WHAT THE TASK ASKS: Restate word for word the entries below, starting at the line with "[00:06:10.55 to 00:06:11.55]" and ending at the line with "[00:06:06.55 to 00:06:16.27]". Keep both end lines and omit the pictures.

MATERIAL SUPPLIED:
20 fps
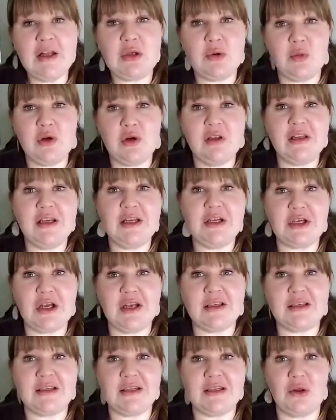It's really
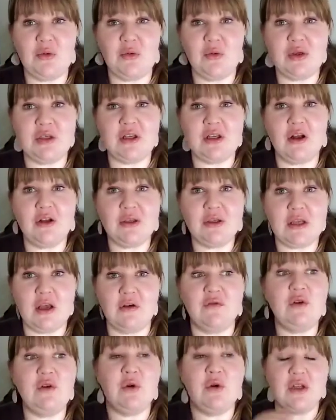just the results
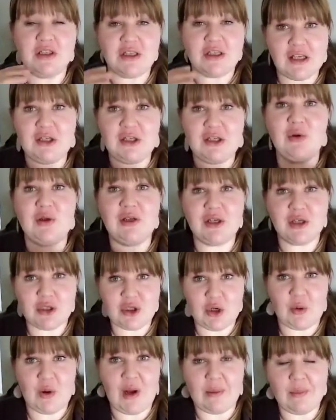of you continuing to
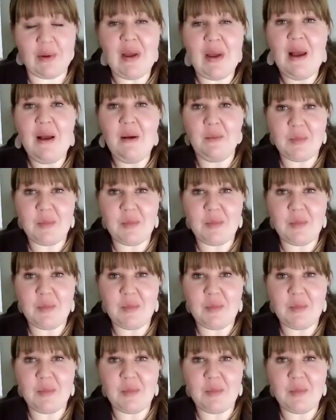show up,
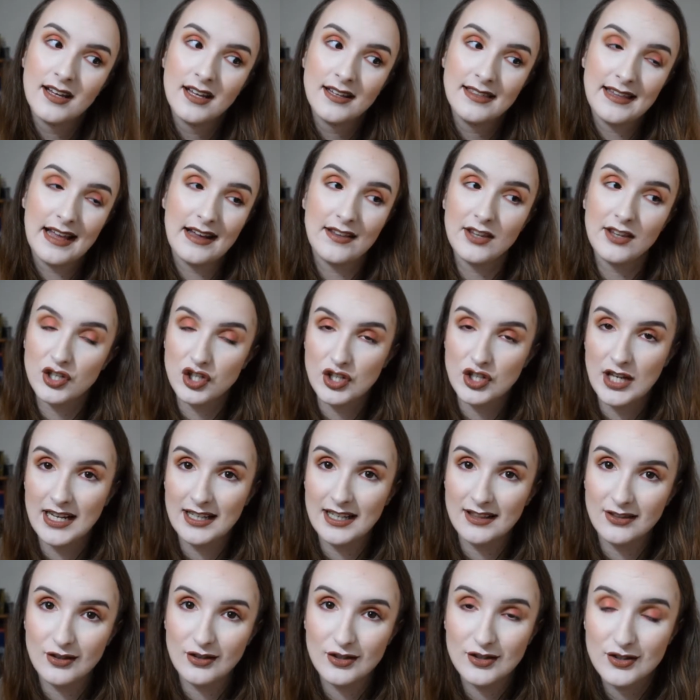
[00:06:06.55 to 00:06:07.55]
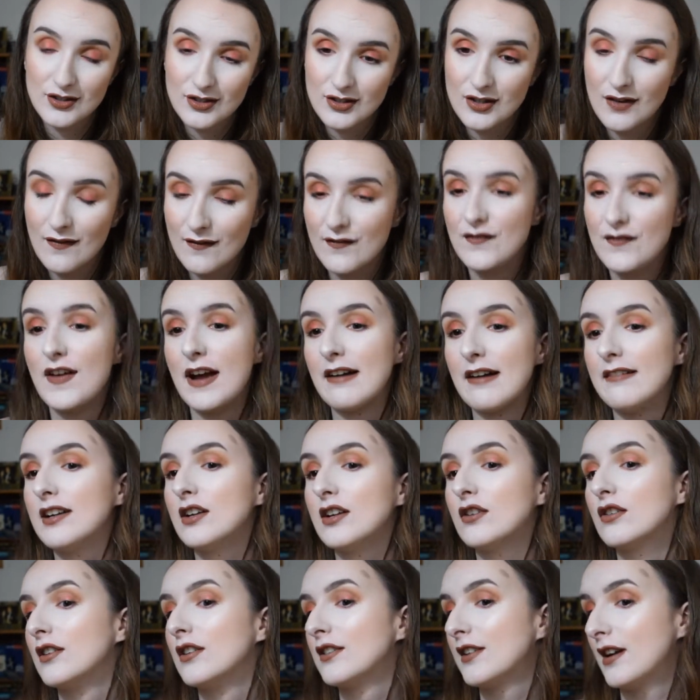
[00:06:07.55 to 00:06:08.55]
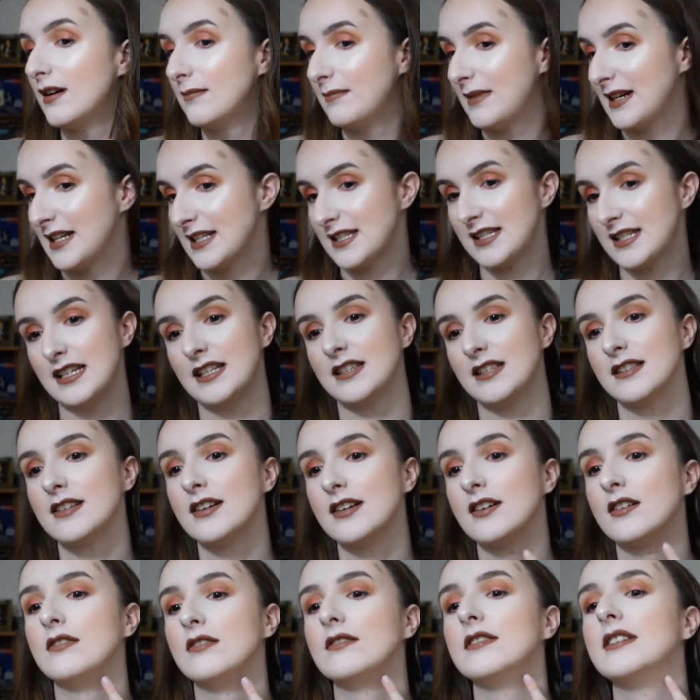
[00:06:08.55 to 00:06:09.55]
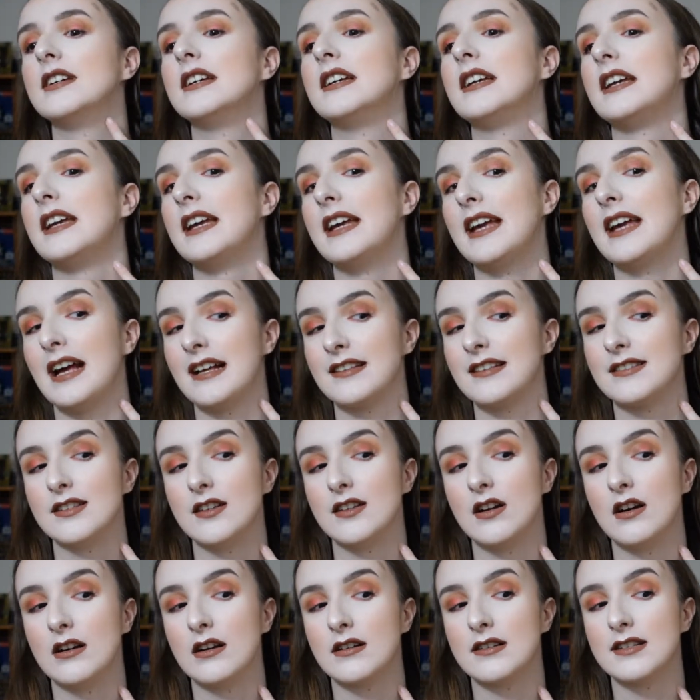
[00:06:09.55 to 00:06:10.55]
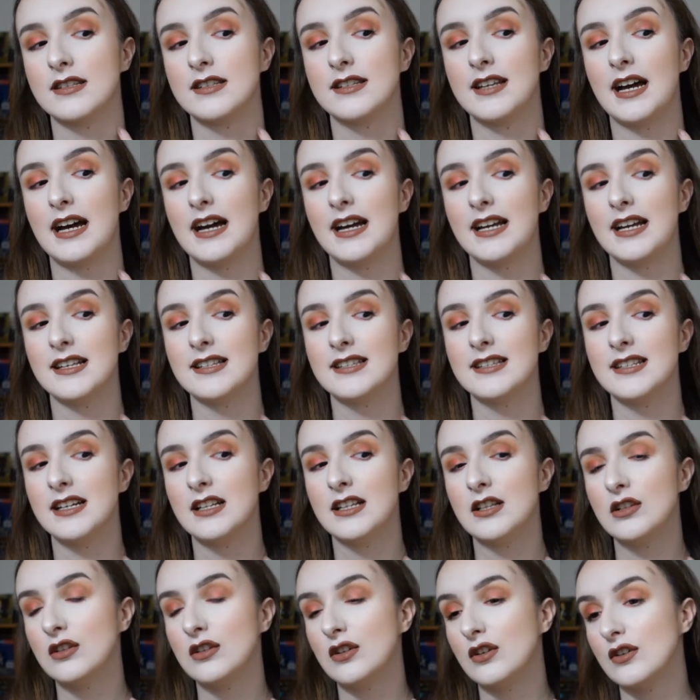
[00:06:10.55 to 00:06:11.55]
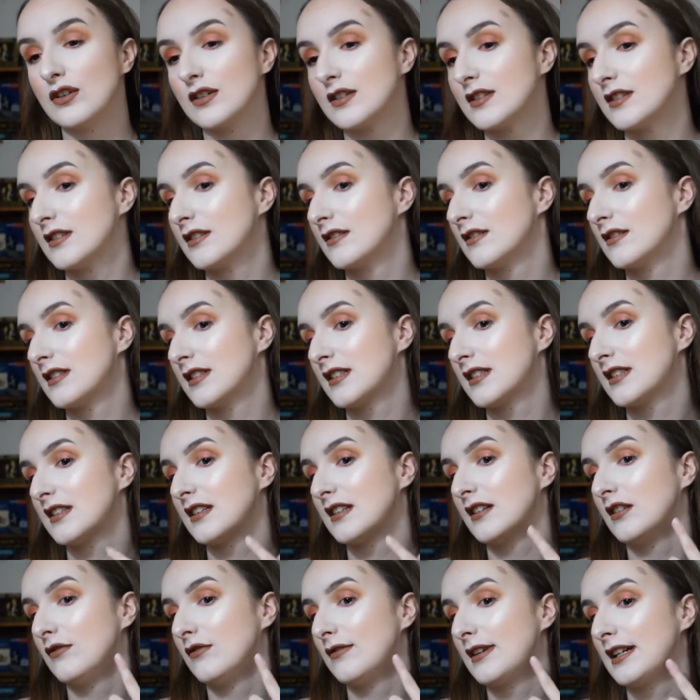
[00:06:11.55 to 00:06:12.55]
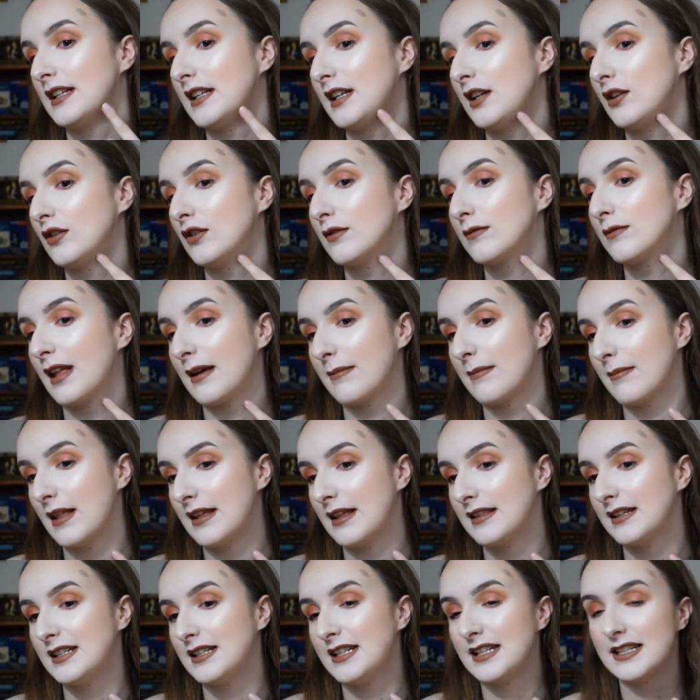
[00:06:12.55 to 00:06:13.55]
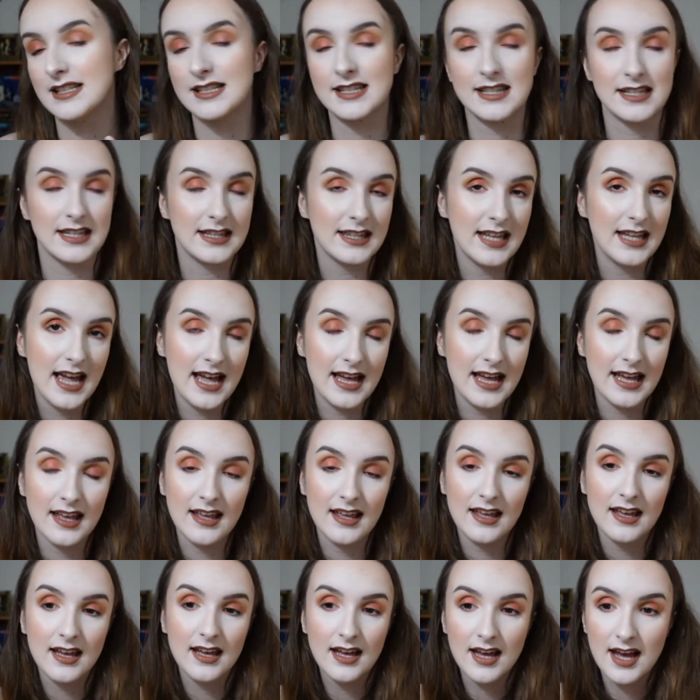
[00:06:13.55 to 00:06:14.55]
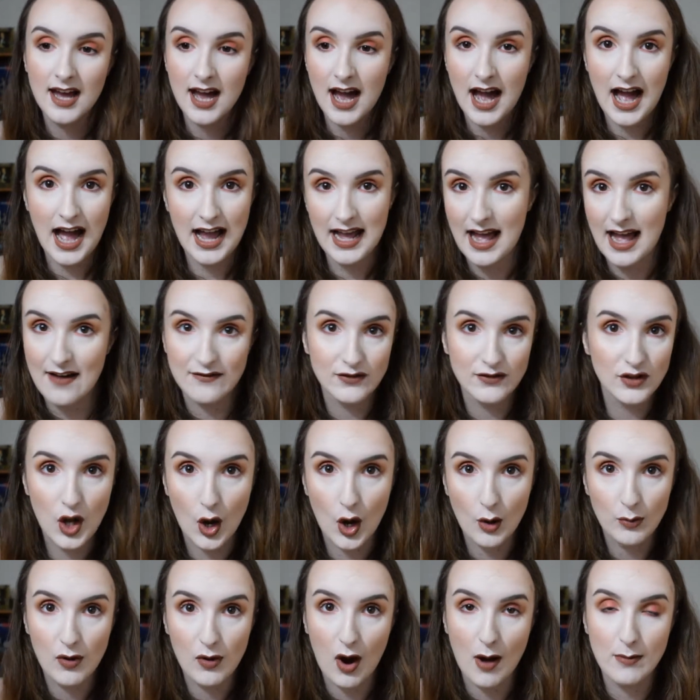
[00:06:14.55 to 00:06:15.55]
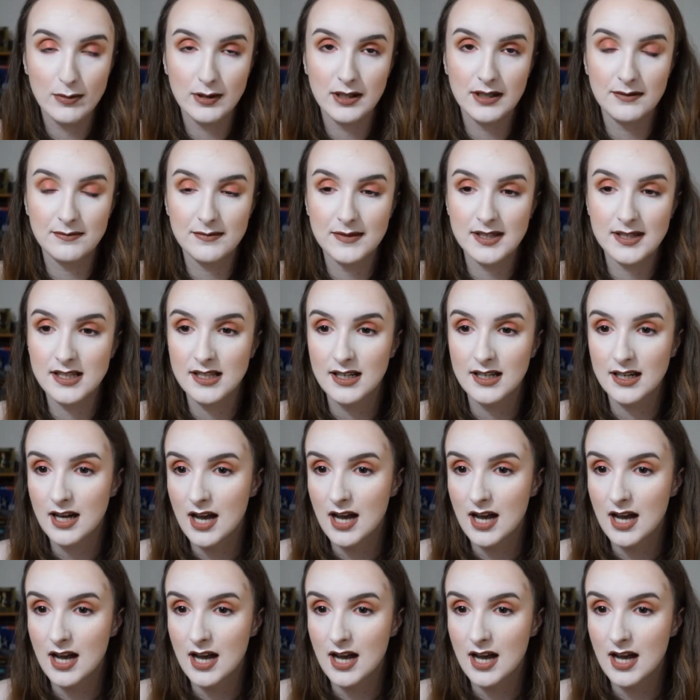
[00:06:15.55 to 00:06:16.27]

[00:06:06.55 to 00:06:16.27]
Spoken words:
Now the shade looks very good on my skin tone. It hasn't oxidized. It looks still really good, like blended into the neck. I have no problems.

* * *

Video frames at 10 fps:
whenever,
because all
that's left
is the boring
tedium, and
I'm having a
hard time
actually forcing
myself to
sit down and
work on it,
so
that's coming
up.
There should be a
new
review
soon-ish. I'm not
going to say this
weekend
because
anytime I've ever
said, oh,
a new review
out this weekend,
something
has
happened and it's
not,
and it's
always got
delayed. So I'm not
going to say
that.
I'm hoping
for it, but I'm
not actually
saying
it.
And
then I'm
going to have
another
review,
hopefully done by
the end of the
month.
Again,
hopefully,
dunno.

ANSWER:
[00:06:10.55 to 00:06:11.55]
[00:06:11.55 to 00:06:12.55]
[00:06:12.55 to 00:06:13.55]
[00:06:13.55 to 00:06:14.55]
[00:06:14.55 to 00:06:15.55]
[00:06:15.55 to 00:06:16.27]

[00:06:06.55 to 00:06:16.27]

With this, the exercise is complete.